[Stored data]

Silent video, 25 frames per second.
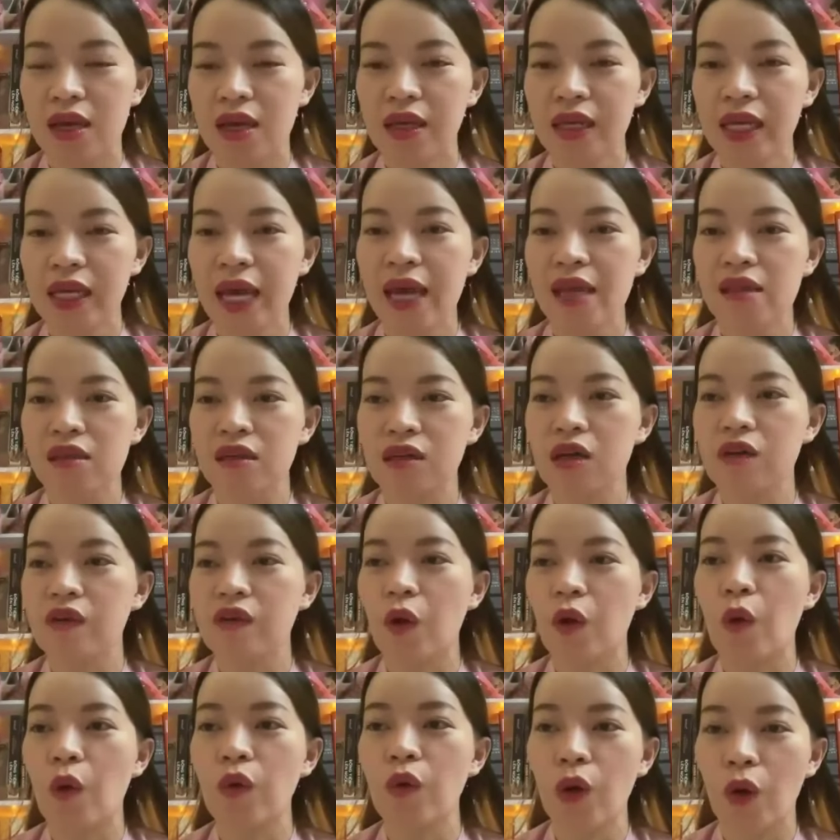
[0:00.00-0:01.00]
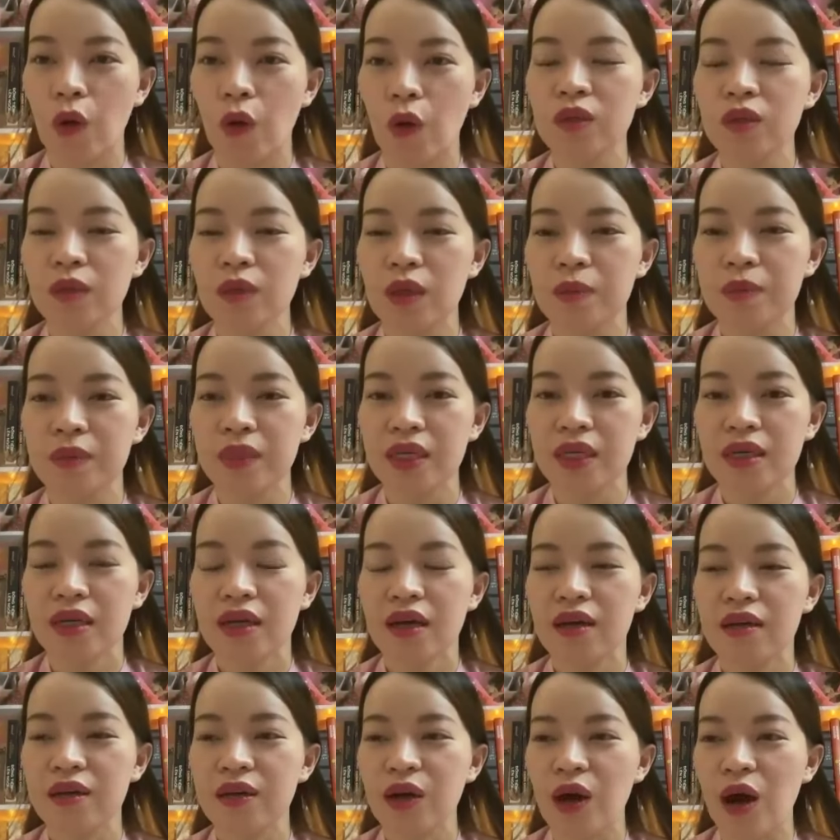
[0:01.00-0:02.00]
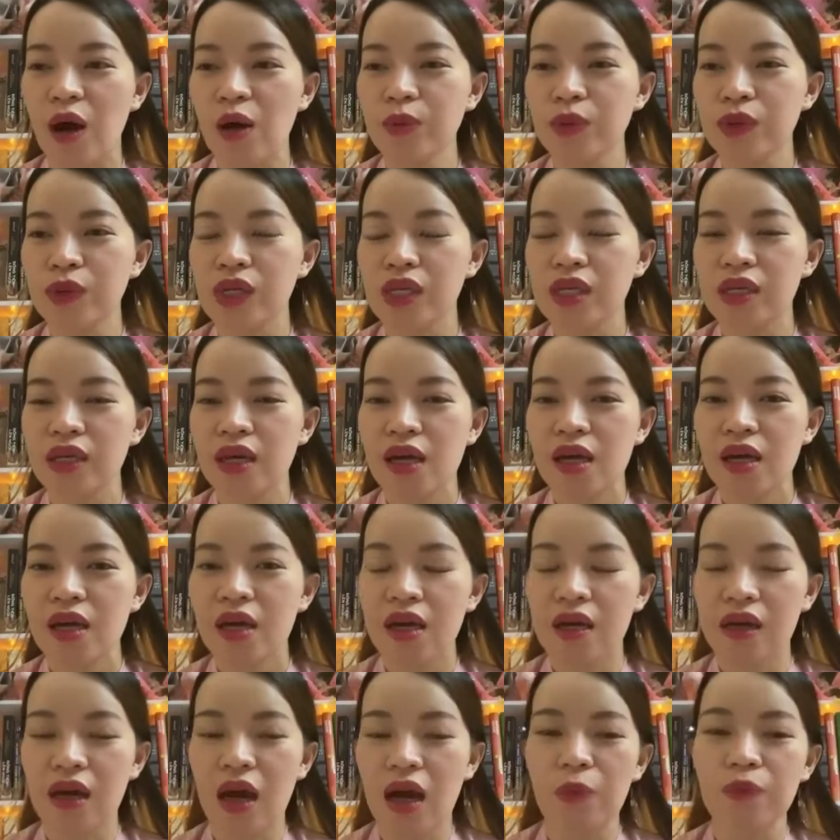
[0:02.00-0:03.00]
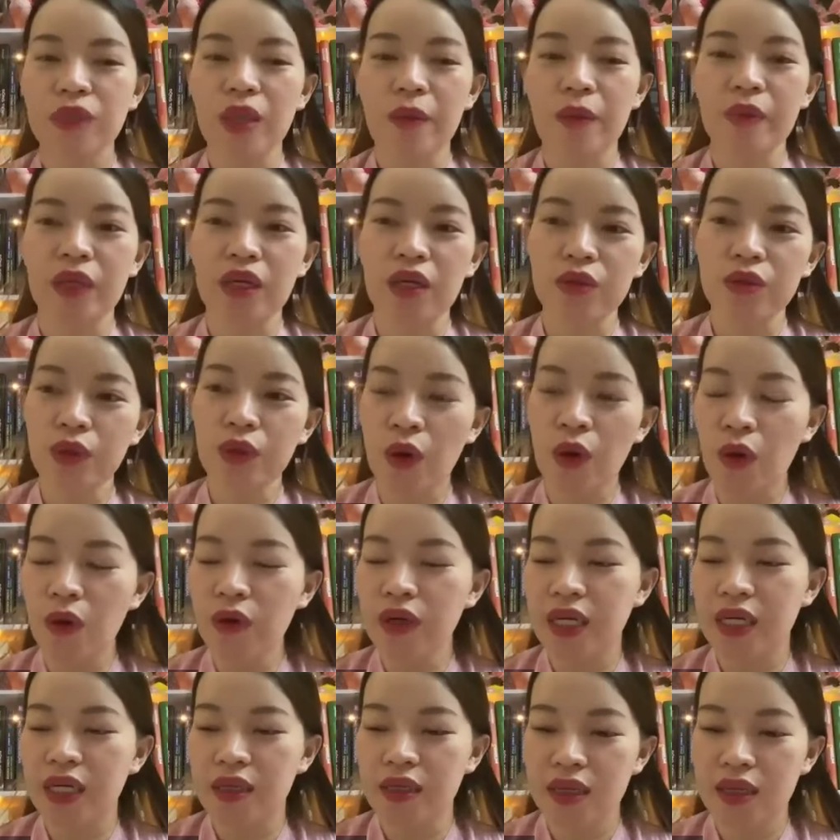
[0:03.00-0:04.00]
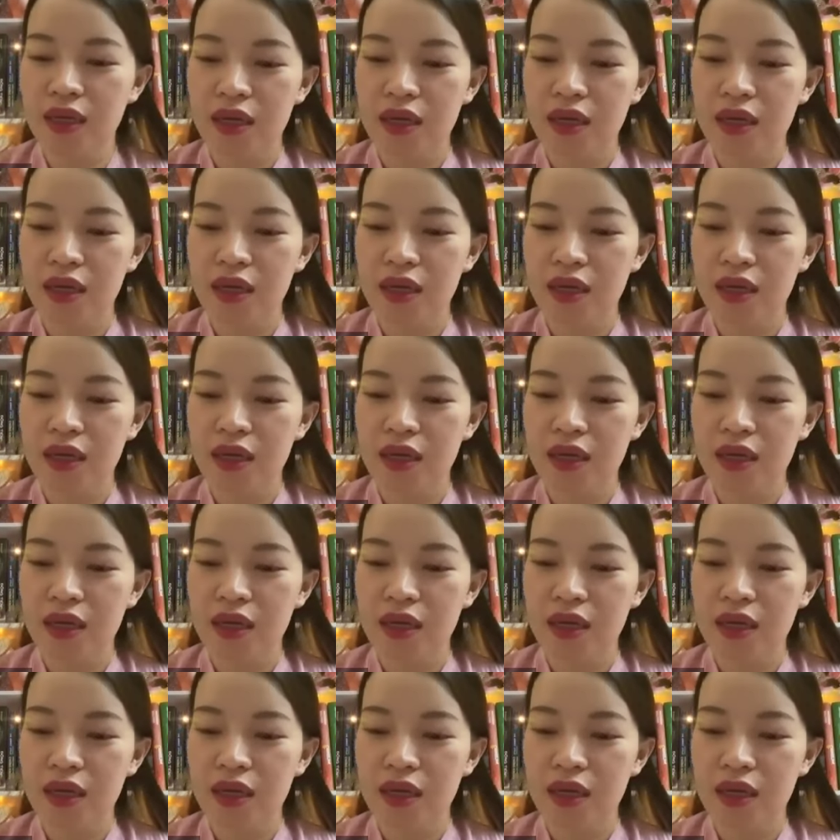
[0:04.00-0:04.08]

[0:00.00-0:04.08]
nghe những có vẻ ổn ổn đúng không à, có một cái à, học tập thật là tốt này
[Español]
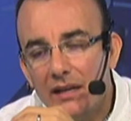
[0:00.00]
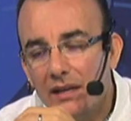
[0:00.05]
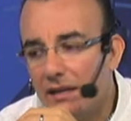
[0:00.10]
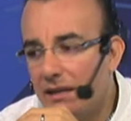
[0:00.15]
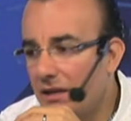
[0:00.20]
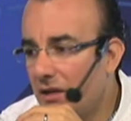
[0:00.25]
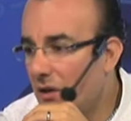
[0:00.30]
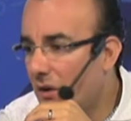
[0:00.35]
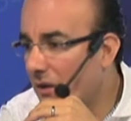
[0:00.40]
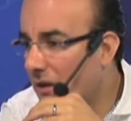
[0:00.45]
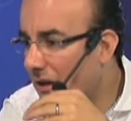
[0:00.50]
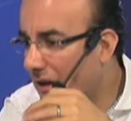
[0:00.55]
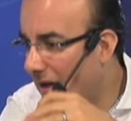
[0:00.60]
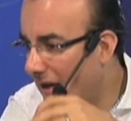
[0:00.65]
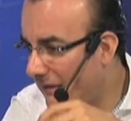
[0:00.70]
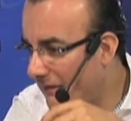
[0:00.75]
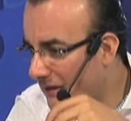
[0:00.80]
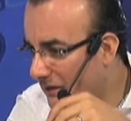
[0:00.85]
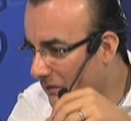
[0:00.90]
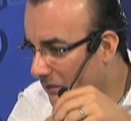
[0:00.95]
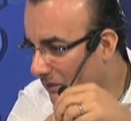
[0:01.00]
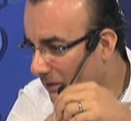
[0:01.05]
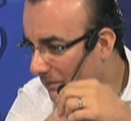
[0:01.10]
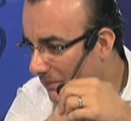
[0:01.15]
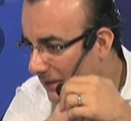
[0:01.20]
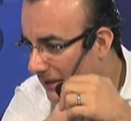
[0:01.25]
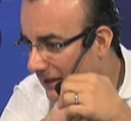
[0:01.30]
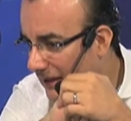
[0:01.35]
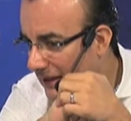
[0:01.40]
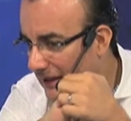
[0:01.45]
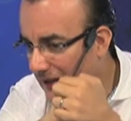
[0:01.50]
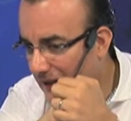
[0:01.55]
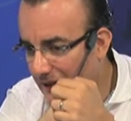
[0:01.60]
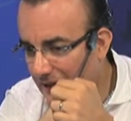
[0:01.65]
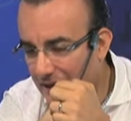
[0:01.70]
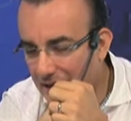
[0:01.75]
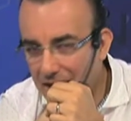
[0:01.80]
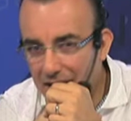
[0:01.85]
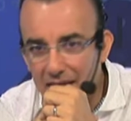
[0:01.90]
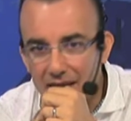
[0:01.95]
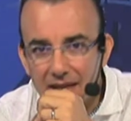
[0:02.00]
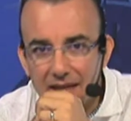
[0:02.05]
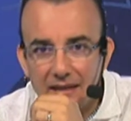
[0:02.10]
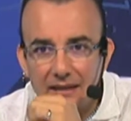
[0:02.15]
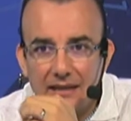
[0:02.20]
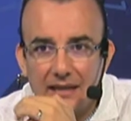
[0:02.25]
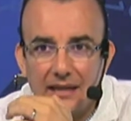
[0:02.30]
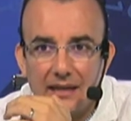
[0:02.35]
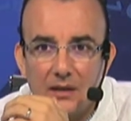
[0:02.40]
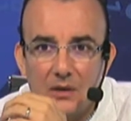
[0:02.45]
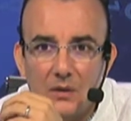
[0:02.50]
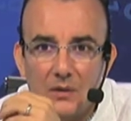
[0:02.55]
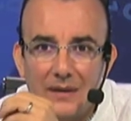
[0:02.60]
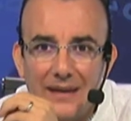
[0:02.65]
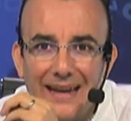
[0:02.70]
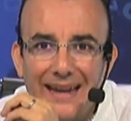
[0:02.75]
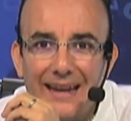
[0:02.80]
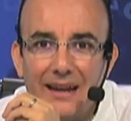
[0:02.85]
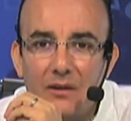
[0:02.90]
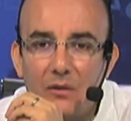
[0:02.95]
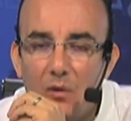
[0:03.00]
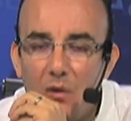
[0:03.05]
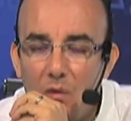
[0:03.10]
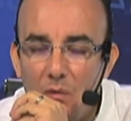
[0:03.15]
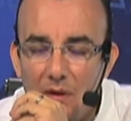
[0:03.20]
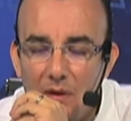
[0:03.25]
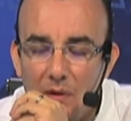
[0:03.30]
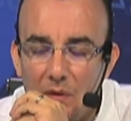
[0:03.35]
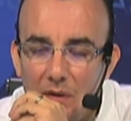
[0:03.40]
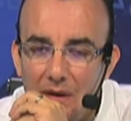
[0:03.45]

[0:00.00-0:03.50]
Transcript: Y hoy abres con la plática el criterio de, o bueno,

:: EXERCISE BRIEF ::
All of the data above should be transcribed verbatim, with pictures omitted.

:: EXERCISE ANSWER ::
Silent video, 25 frames per second.
[0:00.00-0:01.00]
[0:01.00-0:02.00]
[0:02.00-0:03.00]
[0:03.00-0:04.00]
[0:04.00-0:04.08]

[0:00.00-0:04.08]
nghe những có vẻ ổn ổn đúng không à, có một cái à, học tập thật là tốt này
[Español]
[0:00.00]
[0:00.05]
[0:00.10]
[0:00.15]
[0:00.20]
[0:00.25]
[0:00.30]
[0:00.35]
[0:00.40]
[0:00.45]
[0:00.50]
[0:00.55]
[0:00.60]
[0:00.65]
[0:00.70]
[0:00.75]
[0:00.80]
[0:00.85]
[0:00.90]
[0:00.95]
[0:01.00]
[0:01.05]
[0:01.10]
[0:01.15]
[0:01.20]
[0:01.25]
[0:01.30]
[0:01.35]
[0:01.40]
[0:01.45]
[0:01.50]
[0:01.55]
[0:01.60]
[0:01.65]
[0:01.70]
[0:01.75]
[0:01.80]
[0:01.85]
[0:01.90]
[0:01.95]
[0:02.00]
[0:02.05]
[0:02.10]
[0:02.15]
[0:02.20]
[0:02.25]
[0:02.30]
[0:02.35]
[0:02.40]
[0:02.45]
[0:02.50]
[0:02.55]
[0:02.60]
[0:02.65]
[0:02.70]
[0:02.75]
[0:02.80]
[0:02.85]
[0:02.90]
[0:02.95]
[0:03.00]
[0:03.05]
[0:03.10]
[0:03.15]
[0:03.20]
[0:03.25]
[0:03.30]
[0:03.35]
[0:03.40]
[0:03.45]

[0:00.00-0:03.50]
Transcript: Y hoy abres con la plática el criterio de, o bueno,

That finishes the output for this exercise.